Books

6 Books You Don't Want to Miss in April

by Morgan Ribera

I know, I know: Your stack of must-reads is already a daunting tower piled high beside your bed, higher even than that heap of must-wash laundry, threatening to topple over like a Jenga tower. We know the feeling, and that's why we've picked a list of the must-must reads that April has to offer: the books we truly couldn’t wait to get our hands on. From a new genre-defying Lydia Davis story collection to a sophomore essay collection in which Leslie Jamison that explores the depths of human empathy, it’s going to be an exciting month.

1. The Empathy Exams by Leslie Jamison (Graywolf; April 1)

Leslie Jamison’s side job title is “medical actor.” While “trying not be broke” as an aspiring writer, she “plays sick” for $13.50 an hour. Equipped with a false name, a faux medical history, a tentative script, and a detailed character backstory, her task is to act out symptoms for medial students. Later, she'll be asked to evaluate the students’ performance, notably their level of displayed empathy. Using this real life experience as a jumping off point, Jamison launches into a playfully curious and profoundly candid exploration of human empathy and suffering in her newest work The Empathy Exams . Moving from chronic illness and phantom diseases to poverty tourism and incarceration, this collection of essays approaches difficult questions with an electric energy and reveals deep insights into the human condition.

2. Frog Music by Emma Donoghue (Little, Brown; April 1)

Penniless vagrants, pompous millionaires, seedy men, and vengeful women color the pages of this new cinematic literary thriller set along the grungy outskirts of 1870s San Francisco. In her latest work, Emma Donoghue, internationally best-selling author of Room, takes as her muse the true unsolved murder of Jenny Bonnet, a cross-dressing frog catcher shot dead through a railroad saloon window one summer night. Bringing that same masterful storytelling that captivated us in Room, Donoghue fills in the missing pieces surrounding the haunting murder mystery, crafting a vivid narrative equipped with love, lust, and violence, questionable morals, period folk tunes, an eclectic band of characters, and a quest for justice.

3. Love and Treasue by Ayelet Waldman (Knopf; April 1)

If the riveting history around which Ayelet Waldman's new novel is weaved doesn’t draw you in, the characters that infuse it certainly will. Vividly crafted and full of intriguing complexity, Waldam’s characters — a seedy art historian, a clan of entrapped circus dwarfs, a beautiful Hungarian Holocaust survivor, and a vivacious young American army lieutenant among them — breathe life into a story of art, war, stolen treasures, forgotten crimes and star-crossed love, a story that sets off during WWII along the Hungarian Gold Train and spans across decades, cultures, and generations. Skillfully crafted and told from multiple perspectives within a narrative that telescopes through time, Love and Treasure tells a captivating story about treasure lost and found and calls us to reevaluate what it is that we treasure most.

4. Off Course by Michelle Huneve (Farrar, Strauss, and Giroux; April 1)

With Off Course, Michelle Huneven delivers an enthralling tale of impulsive decisions, impossible love, and catastrophic consequences. In an attempt to find a quiet place to bang out her dissertation, young economics Ph.D. candidate Cressida Hartley escapes to her parents' cabin in the California Sierras, a family retreat that she once detested as a child. But she's no longer a child, and something about the quaint mountain community seduces her, especially once she begins a love affair with a 40-year-old divorced lodger and later a charming carpenter. Disenchanted by her schoolwork, she soon begins to lose herself within the beautiful wilderness and suddenly her aspirational path is thrown off course.

5. Astonish Me by Maggie Shipstead (Random House; April 8)

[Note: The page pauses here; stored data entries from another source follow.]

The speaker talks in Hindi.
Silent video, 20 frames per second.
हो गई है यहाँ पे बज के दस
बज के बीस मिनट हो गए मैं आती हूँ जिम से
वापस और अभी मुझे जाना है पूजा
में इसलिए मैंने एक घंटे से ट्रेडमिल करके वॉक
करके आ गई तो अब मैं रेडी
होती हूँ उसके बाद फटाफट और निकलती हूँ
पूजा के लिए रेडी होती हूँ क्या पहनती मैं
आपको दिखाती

With her newest novel, Maggie Shipstead takes readers on a dazzling tour inside the alluring world of professional ballet, a world that is simultaneously exquisite and dangerously cruel. It’s an intoxicating world of art, beauty, sweat, romance, jealousy, and restraint — one Joan thought she had left behind, escaped even, until she realizes that her son Harry is a ballet prodigy. She's sucked in once again, forcing her to face former lovers, fallen dreams, and delicate secrets.

6. Can't and Won't by Lydia Davis (Farrar, Strauss, and Giroux; April 8)

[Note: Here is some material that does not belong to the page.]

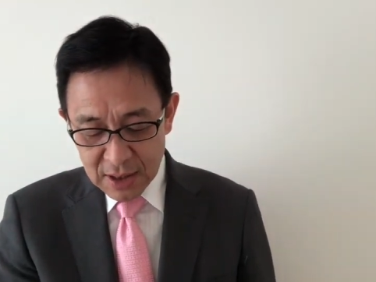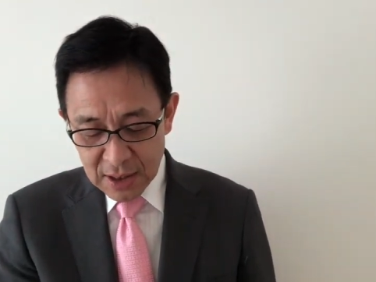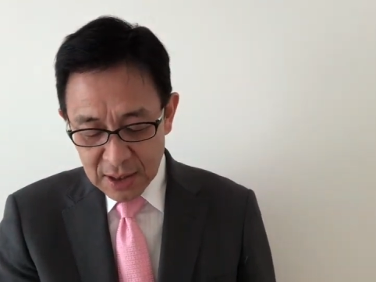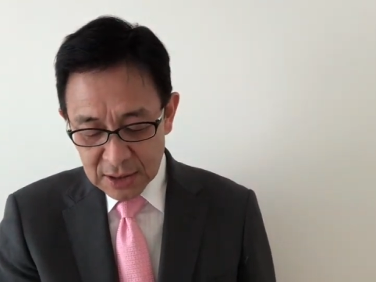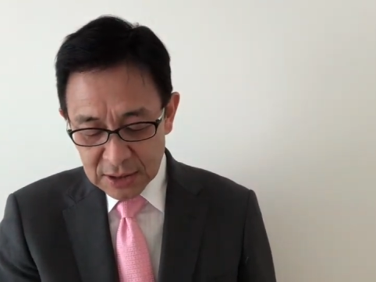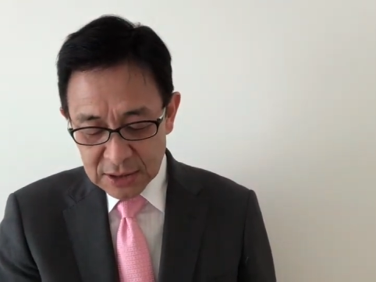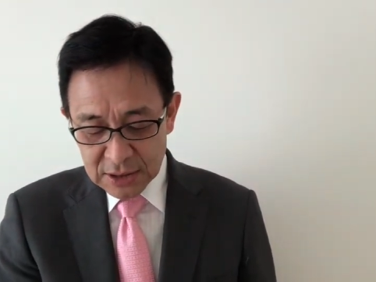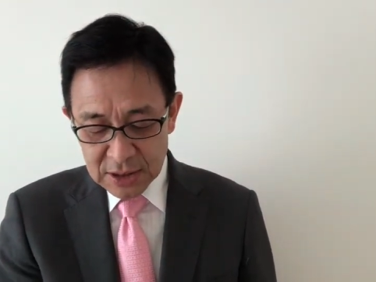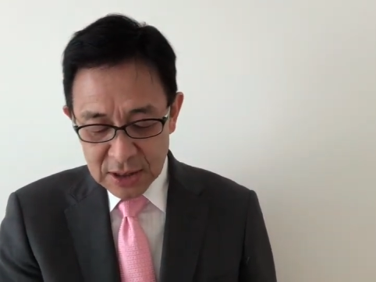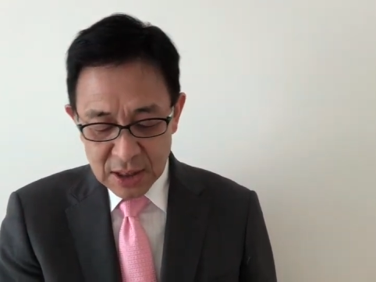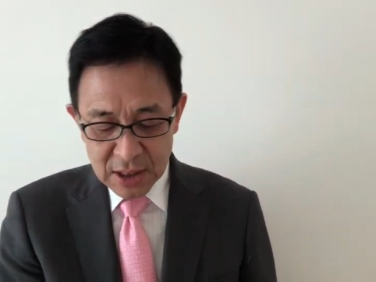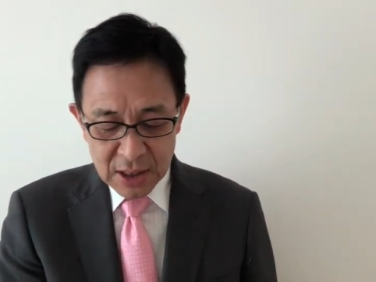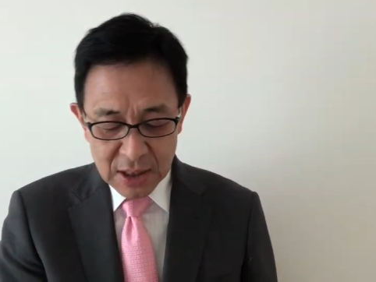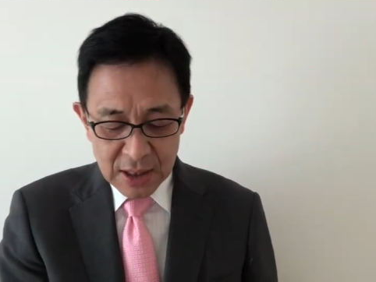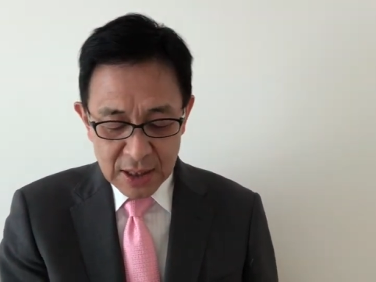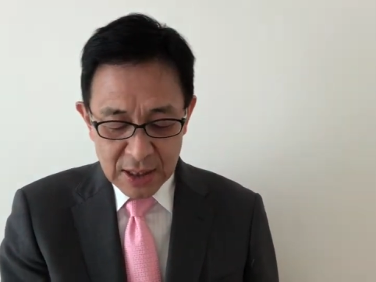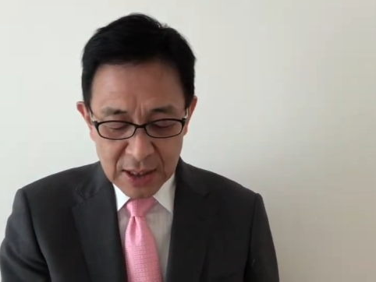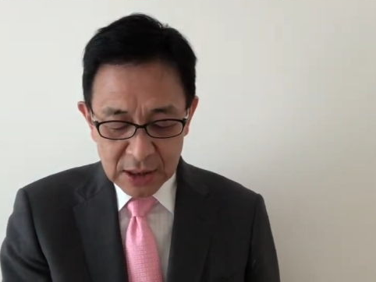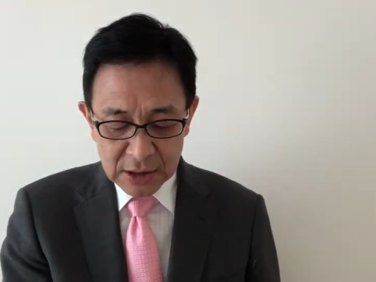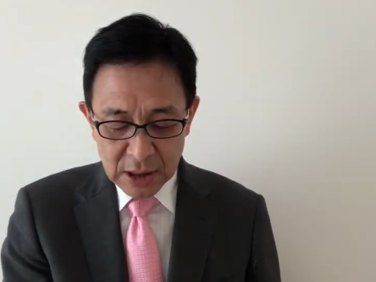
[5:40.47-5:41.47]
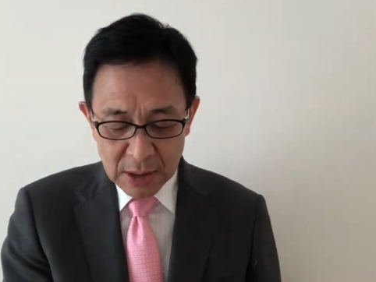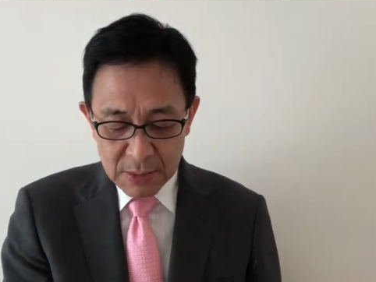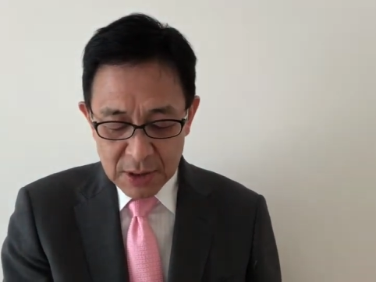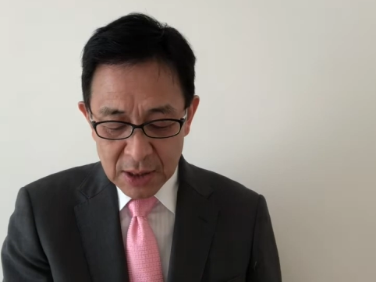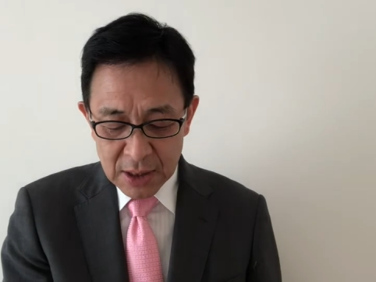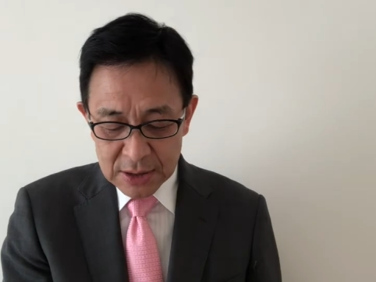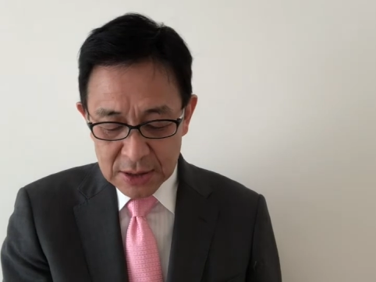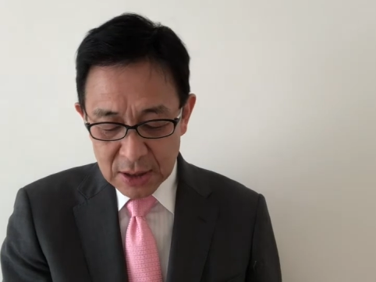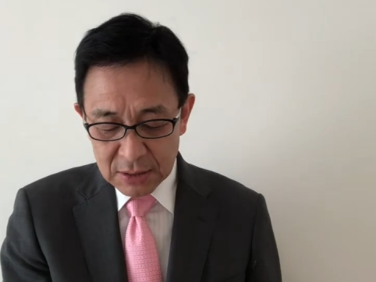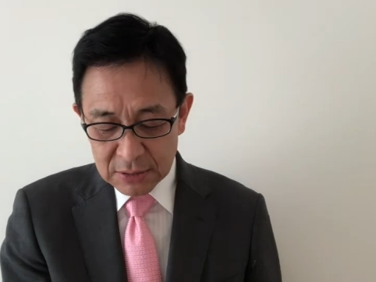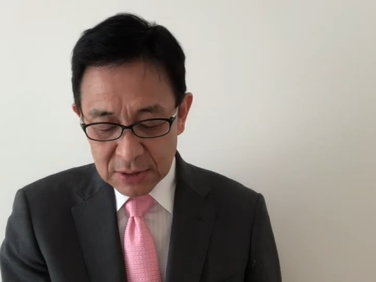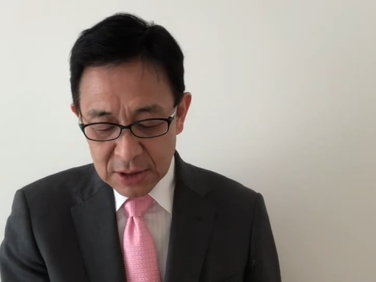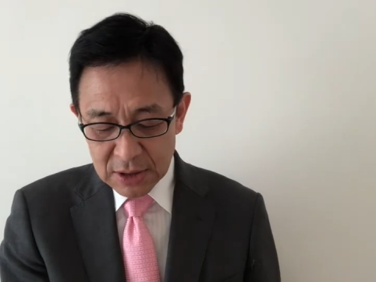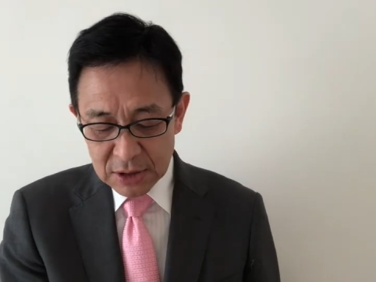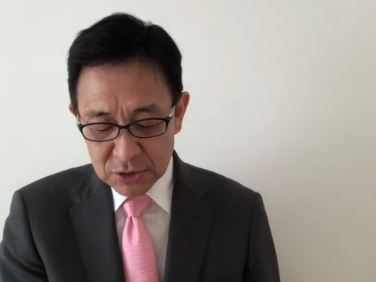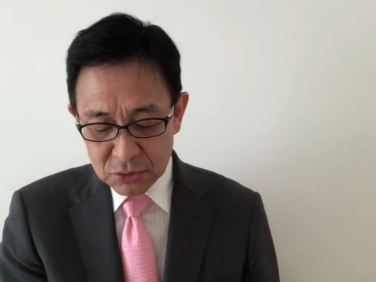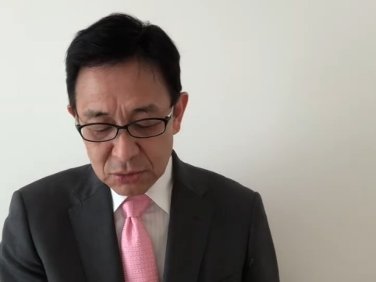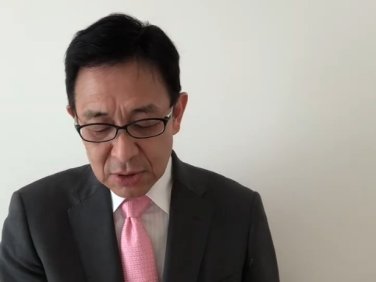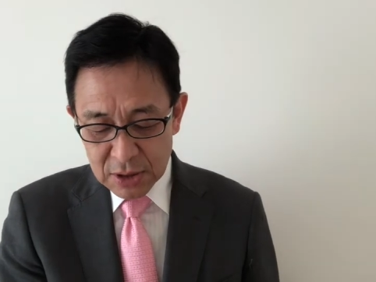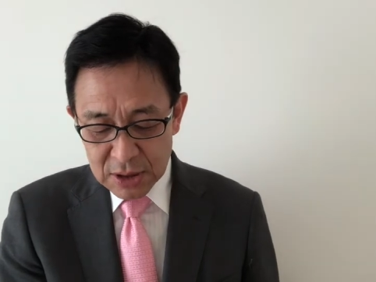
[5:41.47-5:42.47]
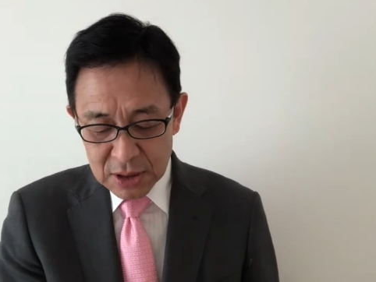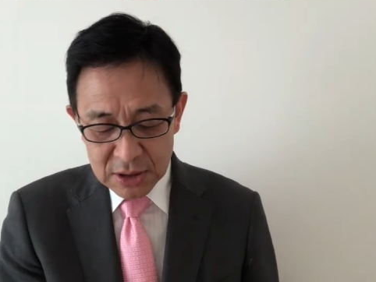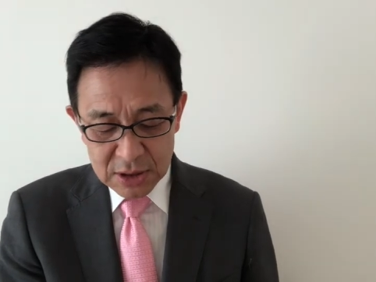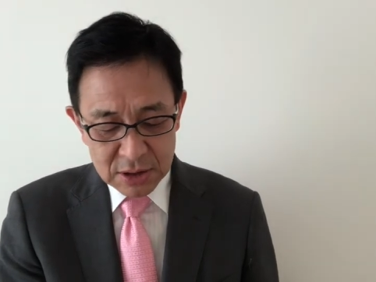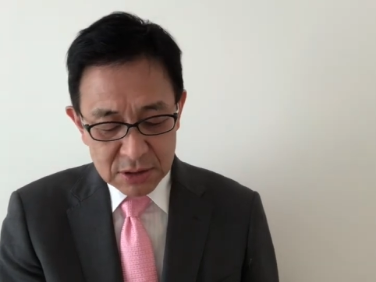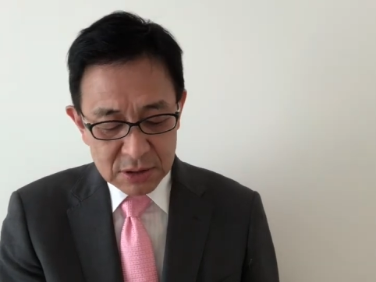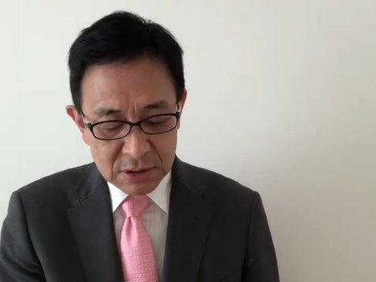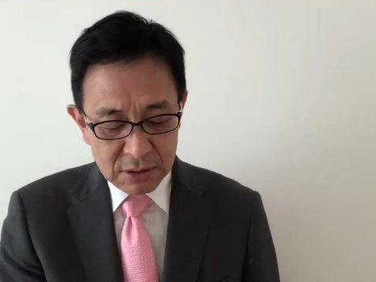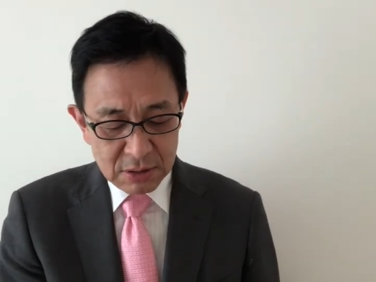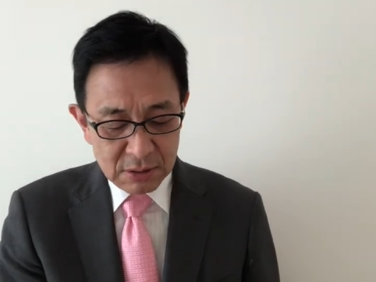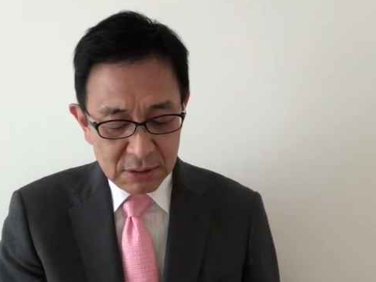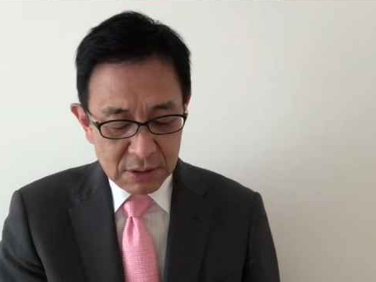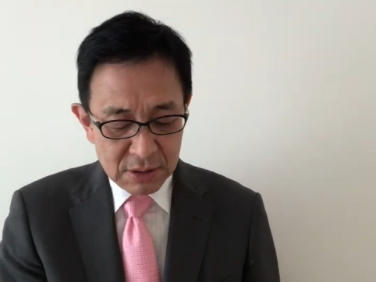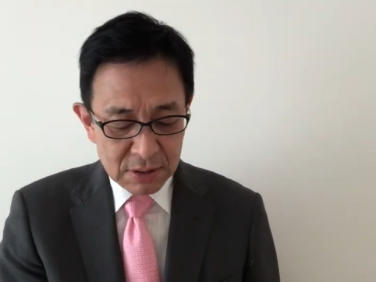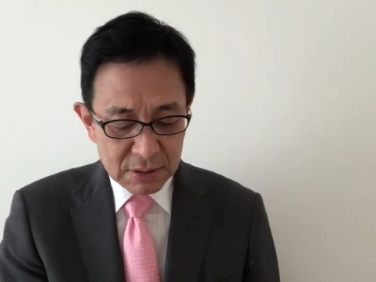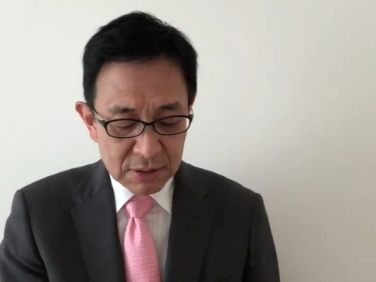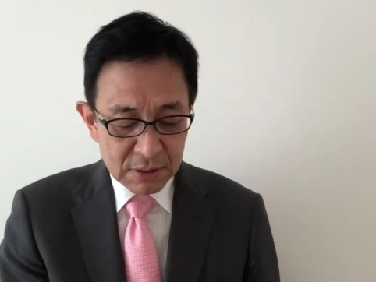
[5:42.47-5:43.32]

あっしは頭が痛くてしょうがないんですよ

The publication of a new short story collection by this renowned writer is an epic literary event in itself. Infamous for her love of defying the laws of storytelling, Davis never fails to entertain, even with the most seemingly mundane. In Can't and Won't, a hodgepode of short stories, poems, vignettes, letters, musings, and observations that span the spectrum of writing form, Davis remains loyal to her signature category-transcendence and brings intrigue to the humdrum of our daily routines. From a fiery letter addressed to a pea manufacturer complaining about the color of their peas to a five-sentence story about being awaken by the morning trash collection, Davis continues to surprise, amuse, provoke, and happily confuse the reader with every turn of the page.

So challenge the laws of gravity, stack up your books up a little higher, and then get to work — you have a lot of reading to do.